Q: How do I create a bot?

Creating Telegram bots is super-easy, but you will need at least some skills in computer programming. If you're sure you're up to it, our Introduction for Developers is a good place to start.

Unfortunately, there are no out-of-the-box ways to create a working bot if you are not a developer. But we're sure you'll soon find plenty of bots created by other people to play with.

I have seen bots used in this way to seemingly good effect, such as the bot on Reddit that attempts to discourage people from whinging about bugs on Reddit instead of opening a proper bug report.

Example: issues with 5.25 - r/kde

u/AutoModerator Jun 18 '22

Hi, this is AutoKonqi reporting on duty: this post was flaired as General Bug.

While r/kde allows to discuss issues, raise their visibility, and get assistance from other users out of good will, it is not the proper channel to report issues and the developers able to fix them won't be able to act on them over Reddit.

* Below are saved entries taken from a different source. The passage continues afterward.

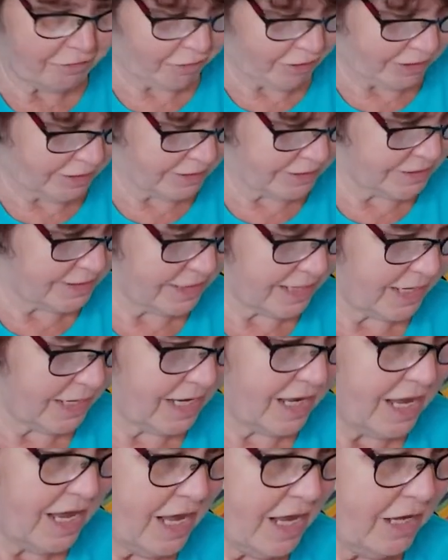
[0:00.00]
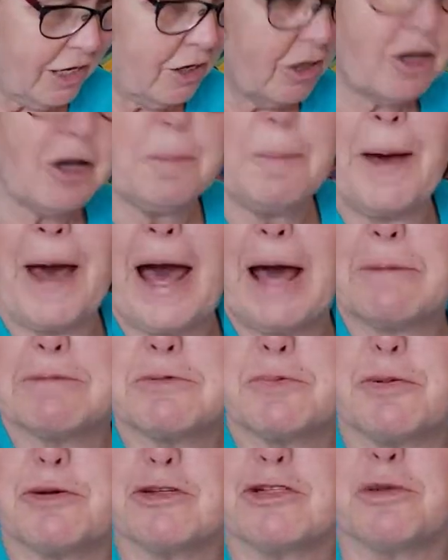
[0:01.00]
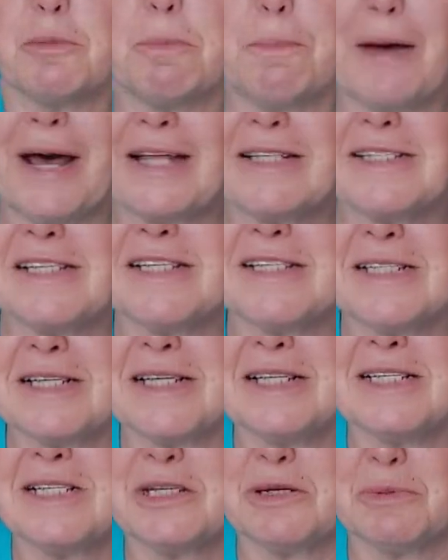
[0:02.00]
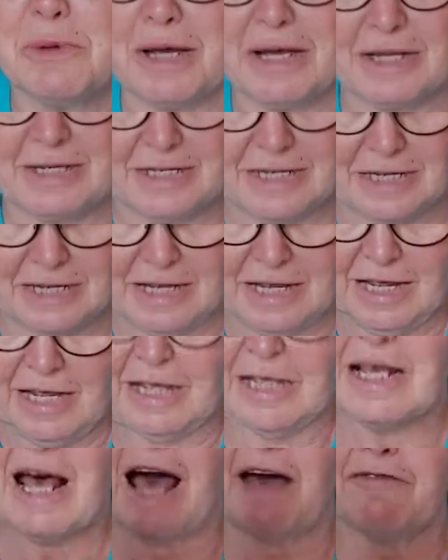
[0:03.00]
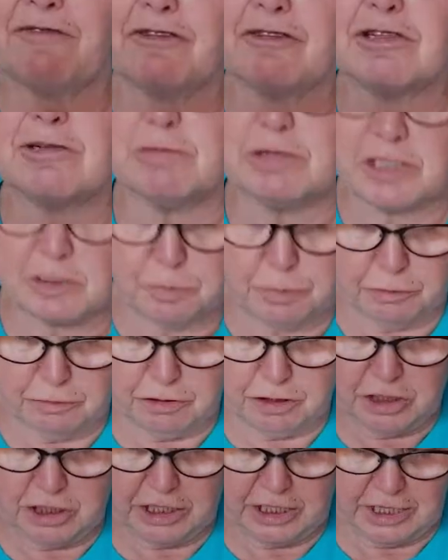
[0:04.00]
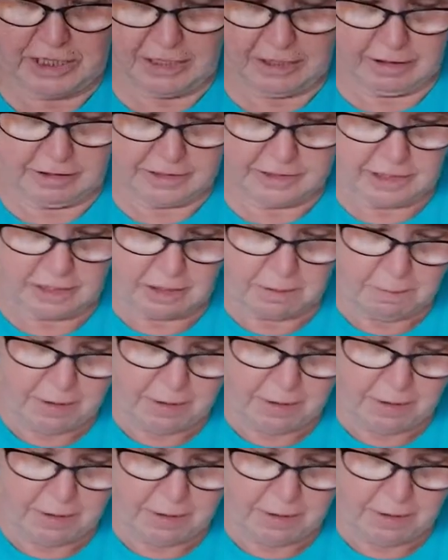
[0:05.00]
fancy, you could perhaps put some patterns into it. I've got some sponge here, so you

So if this bug was not reported to the developers yet and it is in fact a bug in KDE software, please take a brief look at the issue reporting guide and report the issue over the KDE Bugzilla. If it is a crash, be sure to read about getting backtraces so your report can assist the developers. If this is a known issue, you may want to include the bug report on your post so your fellow users experiencing the same thing can CC themselves to the report. Be sure to describe your issue well and with context. Thank you.

I am a bot, and this action was performed automatically. Please contact the moderators of this subreddit if you have any questions or concerns.

I don't know how difficult it would be to set up something like that, but since we are brainstorming I thought I would mention it since it is the first thing that came to mind.